Stored records
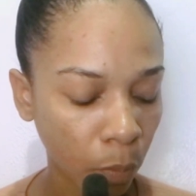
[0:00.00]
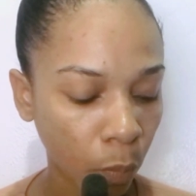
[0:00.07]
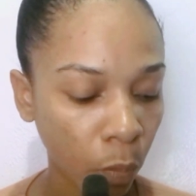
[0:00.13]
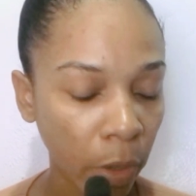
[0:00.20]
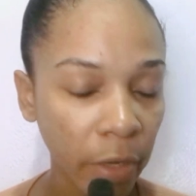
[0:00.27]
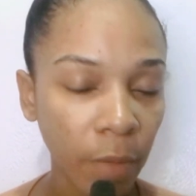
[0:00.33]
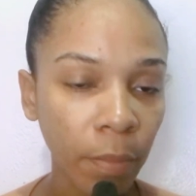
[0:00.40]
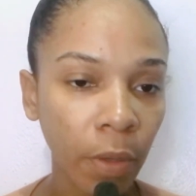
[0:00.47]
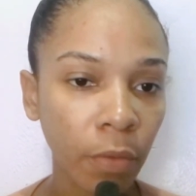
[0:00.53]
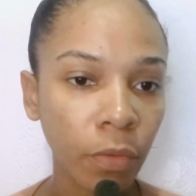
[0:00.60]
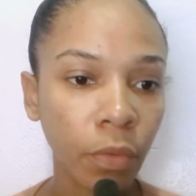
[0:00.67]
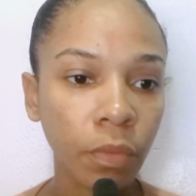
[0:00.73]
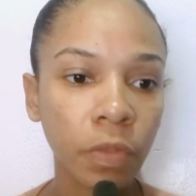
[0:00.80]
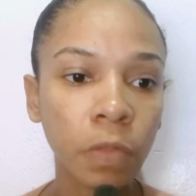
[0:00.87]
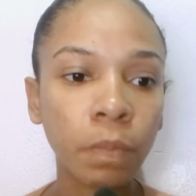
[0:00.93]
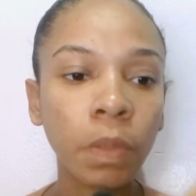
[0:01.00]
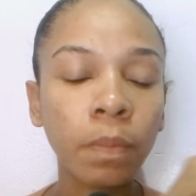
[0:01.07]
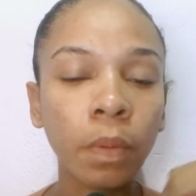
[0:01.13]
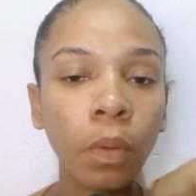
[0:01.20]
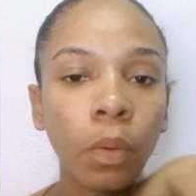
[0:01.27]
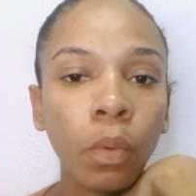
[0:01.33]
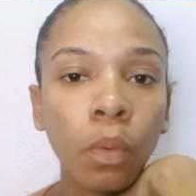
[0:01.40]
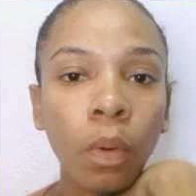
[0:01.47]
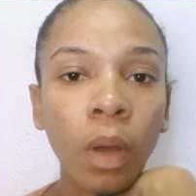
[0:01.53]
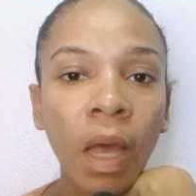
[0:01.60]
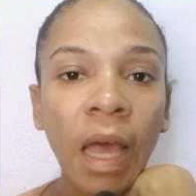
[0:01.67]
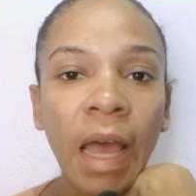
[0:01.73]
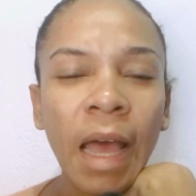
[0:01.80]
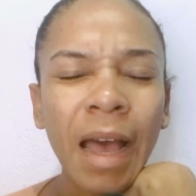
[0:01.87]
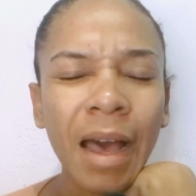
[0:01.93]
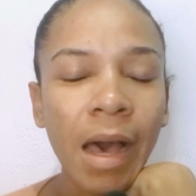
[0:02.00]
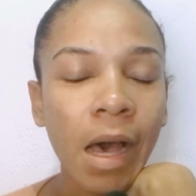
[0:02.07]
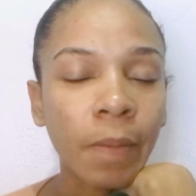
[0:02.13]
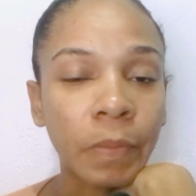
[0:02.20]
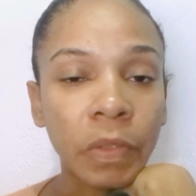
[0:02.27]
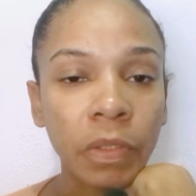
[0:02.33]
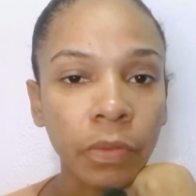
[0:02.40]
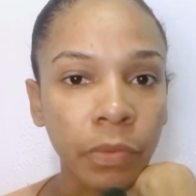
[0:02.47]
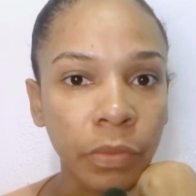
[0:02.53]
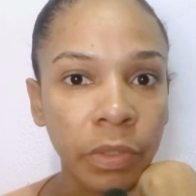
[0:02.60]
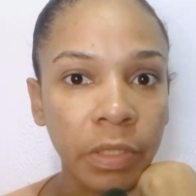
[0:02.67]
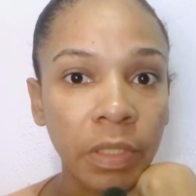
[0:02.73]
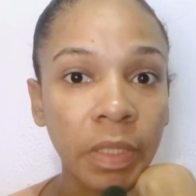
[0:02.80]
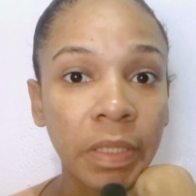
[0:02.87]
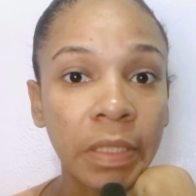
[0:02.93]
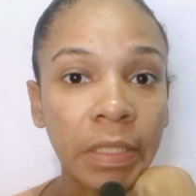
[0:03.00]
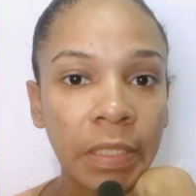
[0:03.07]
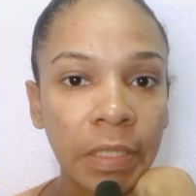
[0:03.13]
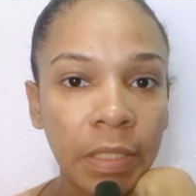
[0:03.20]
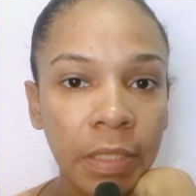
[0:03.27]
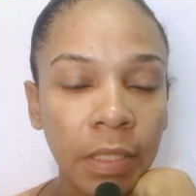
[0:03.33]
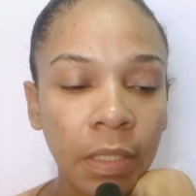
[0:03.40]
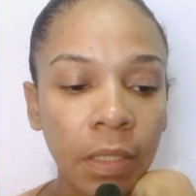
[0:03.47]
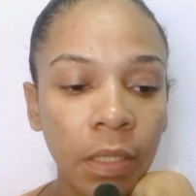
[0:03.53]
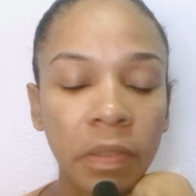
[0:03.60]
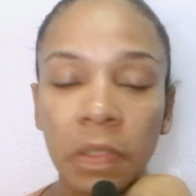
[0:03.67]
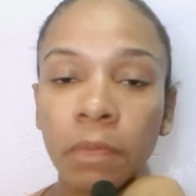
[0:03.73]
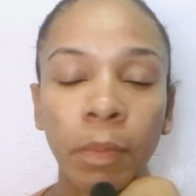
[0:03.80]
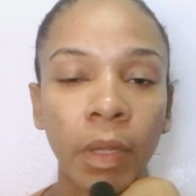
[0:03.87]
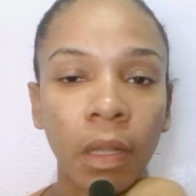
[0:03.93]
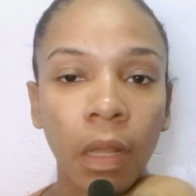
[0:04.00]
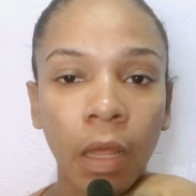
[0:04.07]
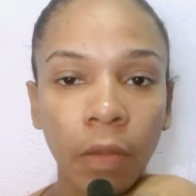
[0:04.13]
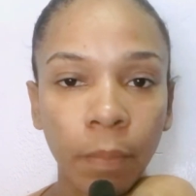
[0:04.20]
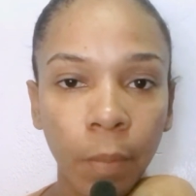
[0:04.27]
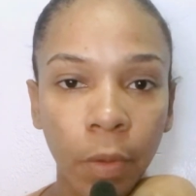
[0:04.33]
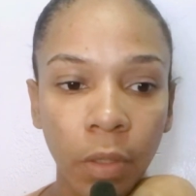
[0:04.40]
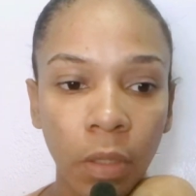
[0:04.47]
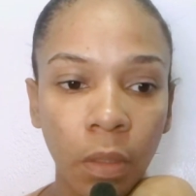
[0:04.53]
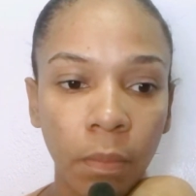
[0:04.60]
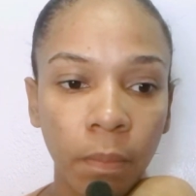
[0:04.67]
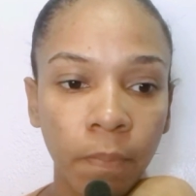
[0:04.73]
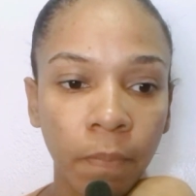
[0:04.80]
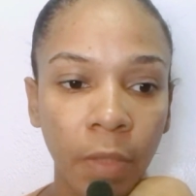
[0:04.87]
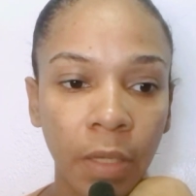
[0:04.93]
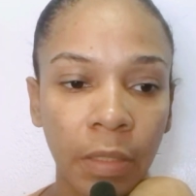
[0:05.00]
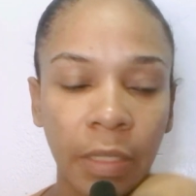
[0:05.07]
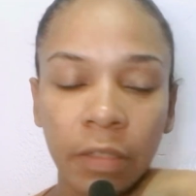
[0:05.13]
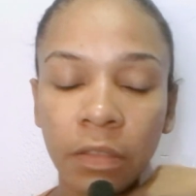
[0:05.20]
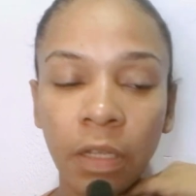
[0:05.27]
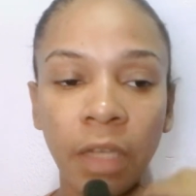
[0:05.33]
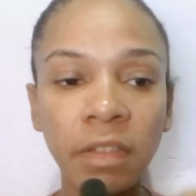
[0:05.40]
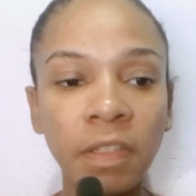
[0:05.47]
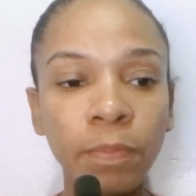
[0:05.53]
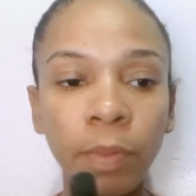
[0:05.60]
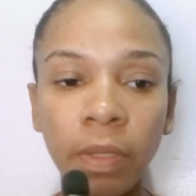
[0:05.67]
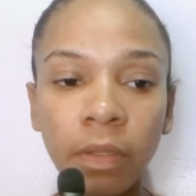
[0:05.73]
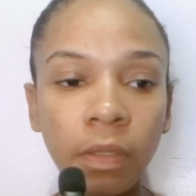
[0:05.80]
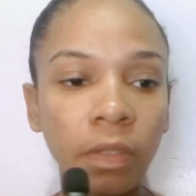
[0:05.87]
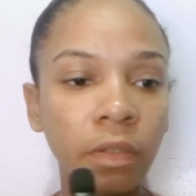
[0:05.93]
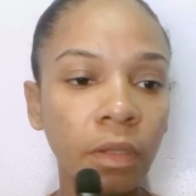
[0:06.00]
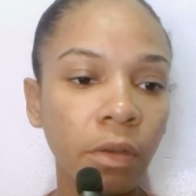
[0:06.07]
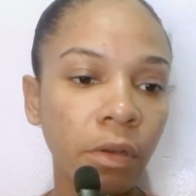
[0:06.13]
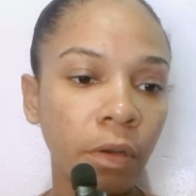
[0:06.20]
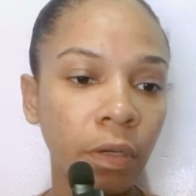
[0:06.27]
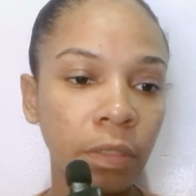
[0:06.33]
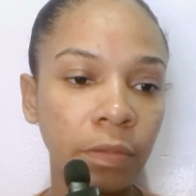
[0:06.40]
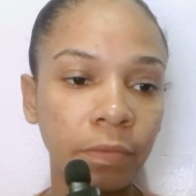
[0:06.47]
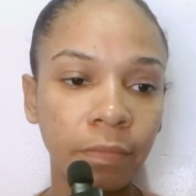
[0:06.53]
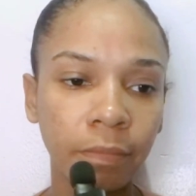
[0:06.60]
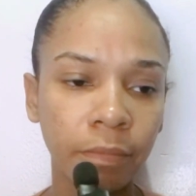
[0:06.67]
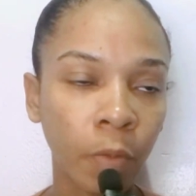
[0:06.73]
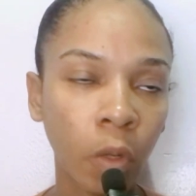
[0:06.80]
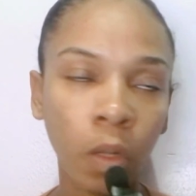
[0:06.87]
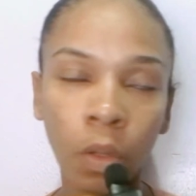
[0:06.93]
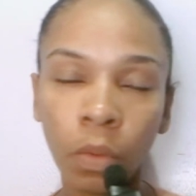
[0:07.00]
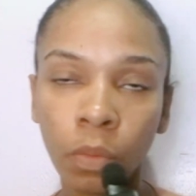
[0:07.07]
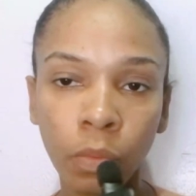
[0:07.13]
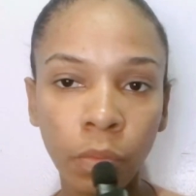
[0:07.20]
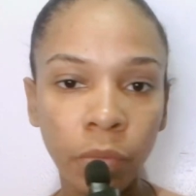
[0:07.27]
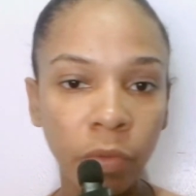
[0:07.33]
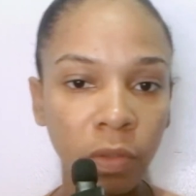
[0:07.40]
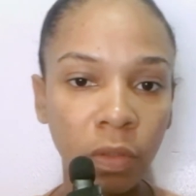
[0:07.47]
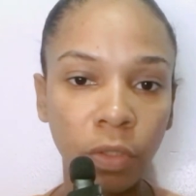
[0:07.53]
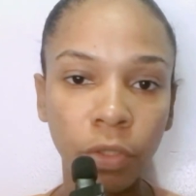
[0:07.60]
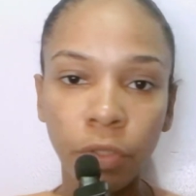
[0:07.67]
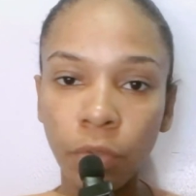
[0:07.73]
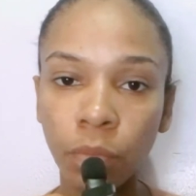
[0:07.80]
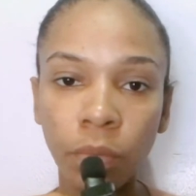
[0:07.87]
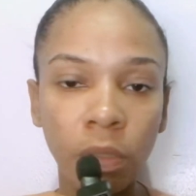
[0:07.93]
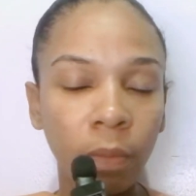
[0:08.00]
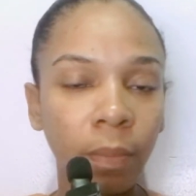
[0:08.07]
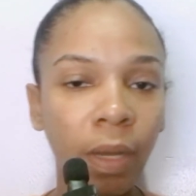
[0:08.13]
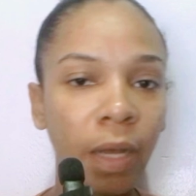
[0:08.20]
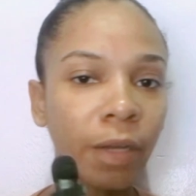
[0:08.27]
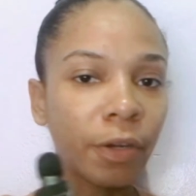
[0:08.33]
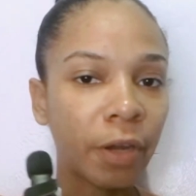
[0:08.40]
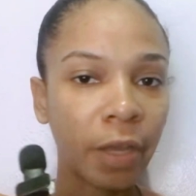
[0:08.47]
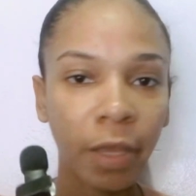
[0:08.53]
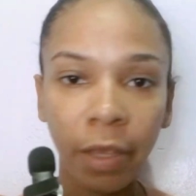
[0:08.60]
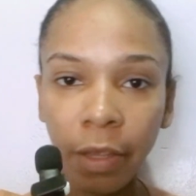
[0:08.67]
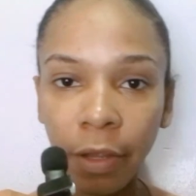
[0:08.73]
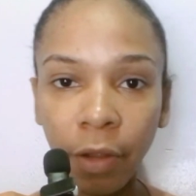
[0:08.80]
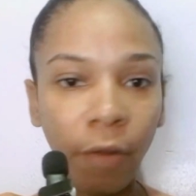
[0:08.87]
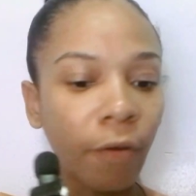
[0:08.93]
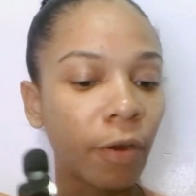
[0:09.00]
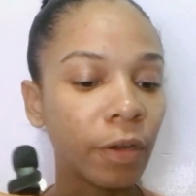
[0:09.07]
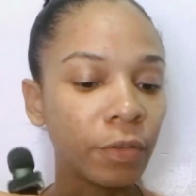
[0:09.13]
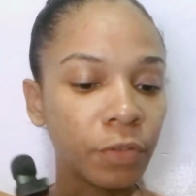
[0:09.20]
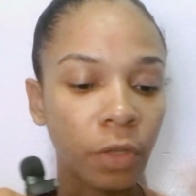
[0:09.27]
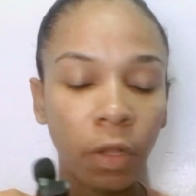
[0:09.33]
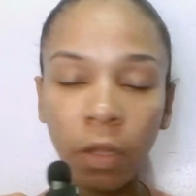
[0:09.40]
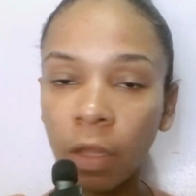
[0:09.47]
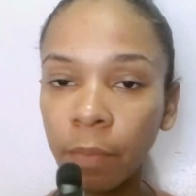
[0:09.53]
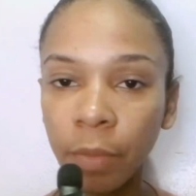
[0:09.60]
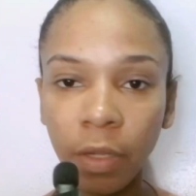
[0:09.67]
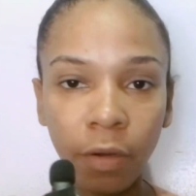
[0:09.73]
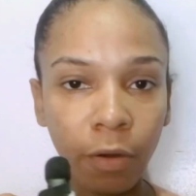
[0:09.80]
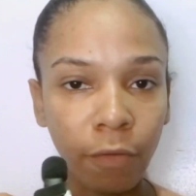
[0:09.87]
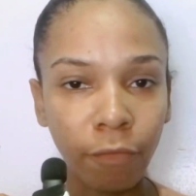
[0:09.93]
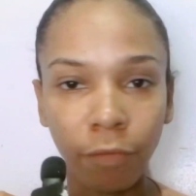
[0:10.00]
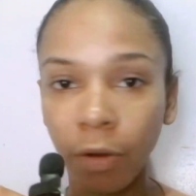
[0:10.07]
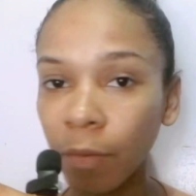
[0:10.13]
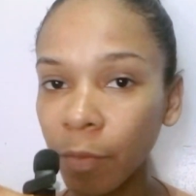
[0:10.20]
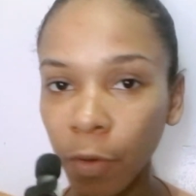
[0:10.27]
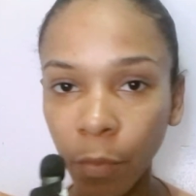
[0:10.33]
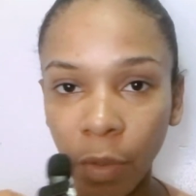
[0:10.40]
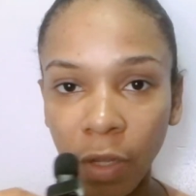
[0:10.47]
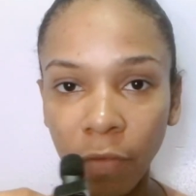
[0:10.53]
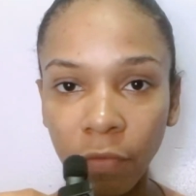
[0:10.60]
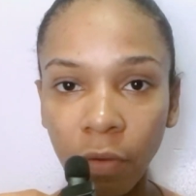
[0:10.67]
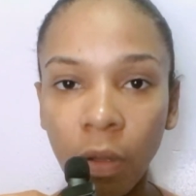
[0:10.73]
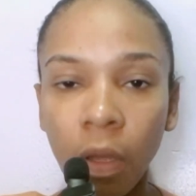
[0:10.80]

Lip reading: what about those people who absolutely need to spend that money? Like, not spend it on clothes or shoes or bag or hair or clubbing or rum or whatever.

• What is needed: The entries are to be transcribed word for word, without their images.

• Answer to this task:
[0:00.00]
[0:00.07]
[0:00.13]
[0:00.20]
[0:00.27]
[0:00.33]
[0:00.40]
[0:00.47]
[0:00.53]
[0:00.60]
[0:00.67]
[0:00.73]
[0:00.80]
[0:00.87]
[0:00.93]
[0:01.00]
[0:01.07]
[0:01.13]
[0:01.20]
[0:01.27]
[0:01.33]
[0:01.40]
[0:01.47]
[0:01.53]
[0:01.60]
[0:01.67]
[0:01.73]
[0:01.80]
[0:01.87]
[0:01.93]
[0:02.00]
[0:02.07]
[0:02.13]
[0:02.20]
[0:02.27]
[0:02.33]
[0:02.40]
[0:02.47]
[0:02.53]
[0:02.60]
[0:02.67]
[0:02.73]
[0:02.80]
[0:02.87]
[0:02.93]
[0:03.00]
[0:03.07]
[0:03.13]
[0:03.20]
[0:03.27]
[0:03.33]
[0:03.40]
[0:03.47]
[0:03.53]
[0:03.60]
[0:03.67]
[0:03.73]
[0:03.80]
[0:03.87]
[0:03.93]
[0:04.00]
[0:04.07]
[0:04.13]
[0:04.20]
[0:04.27]
[0:04.33]
[0:04.40]
[0:04.47]
[0:04.53]
[0:04.60]
[0:04.67]
[0:04.73]
[0:04.80]
[0:04.87]
[0:04.93]
[0:05.00]
[0:05.07]
[0:05.13]
[0:05.20]
[0:05.27]
[0:05.33]
[0:05.40]
[0:05.47]
[0:05.53]
[0:05.60]
[0:05.67]
[0:05.73]
[0:05.80]
[0:05.87]
[0:05.93]
[0:06.00]
[0:06.07]
[0:06.13]
[0:06.20]
[0:06.27]
[0:06.33]
[0:06.40]
[0:06.47]
[0:06.53]
[0:06.60]
[0:06.67]
[0:06.73]
[0:06.80]
[0:06.87]
[0:06.93]
[0:07.00]
[0:07.07]
[0:07.13]
[0:07.20]
[0:07.27]
[0:07.33]
[0:07.40]
[0:07.47]
[0:07.53]
[0:07.60]
[0:07.67]
[0:07.73]
[0:07.80]
[0:07.87]
[0:07.93]
[0:08.00]
[0:08.07]
[0:08.13]
[0:08.20]
[0:08.27]
[0:08.33]
[0:08.40]
[0:08.47]
[0:08.53]
[0:08.60]
[0:08.67]
[0:08.73]
[0:08.80]
[0:08.87]
[0:08.93]
[0:09.00]
[0:09.07]
[0:09.13]
[0:09.20]
[0:09.27]
[0:09.33]
[0:09.40]
[0:09.47]
[0:09.53]
[0:09.60]
[0:09.67]
[0:09.73]
[0:09.80]
[0:09.87]
[0:09.93]
[0:10.00]
[0:10.07]
[0:10.13]
[0:10.20]
[0:10.27]
[0:10.33]
[0:10.40]
[0:10.47]
[0:10.53]
[0:10.60]
[0:10.67]
[0:10.73]
[0:10.80]

Lip reading: what about those people who absolutely need to spend that money? Like, not spend it on clothes or shoes or bag or hair or clubbing or rum or whatever.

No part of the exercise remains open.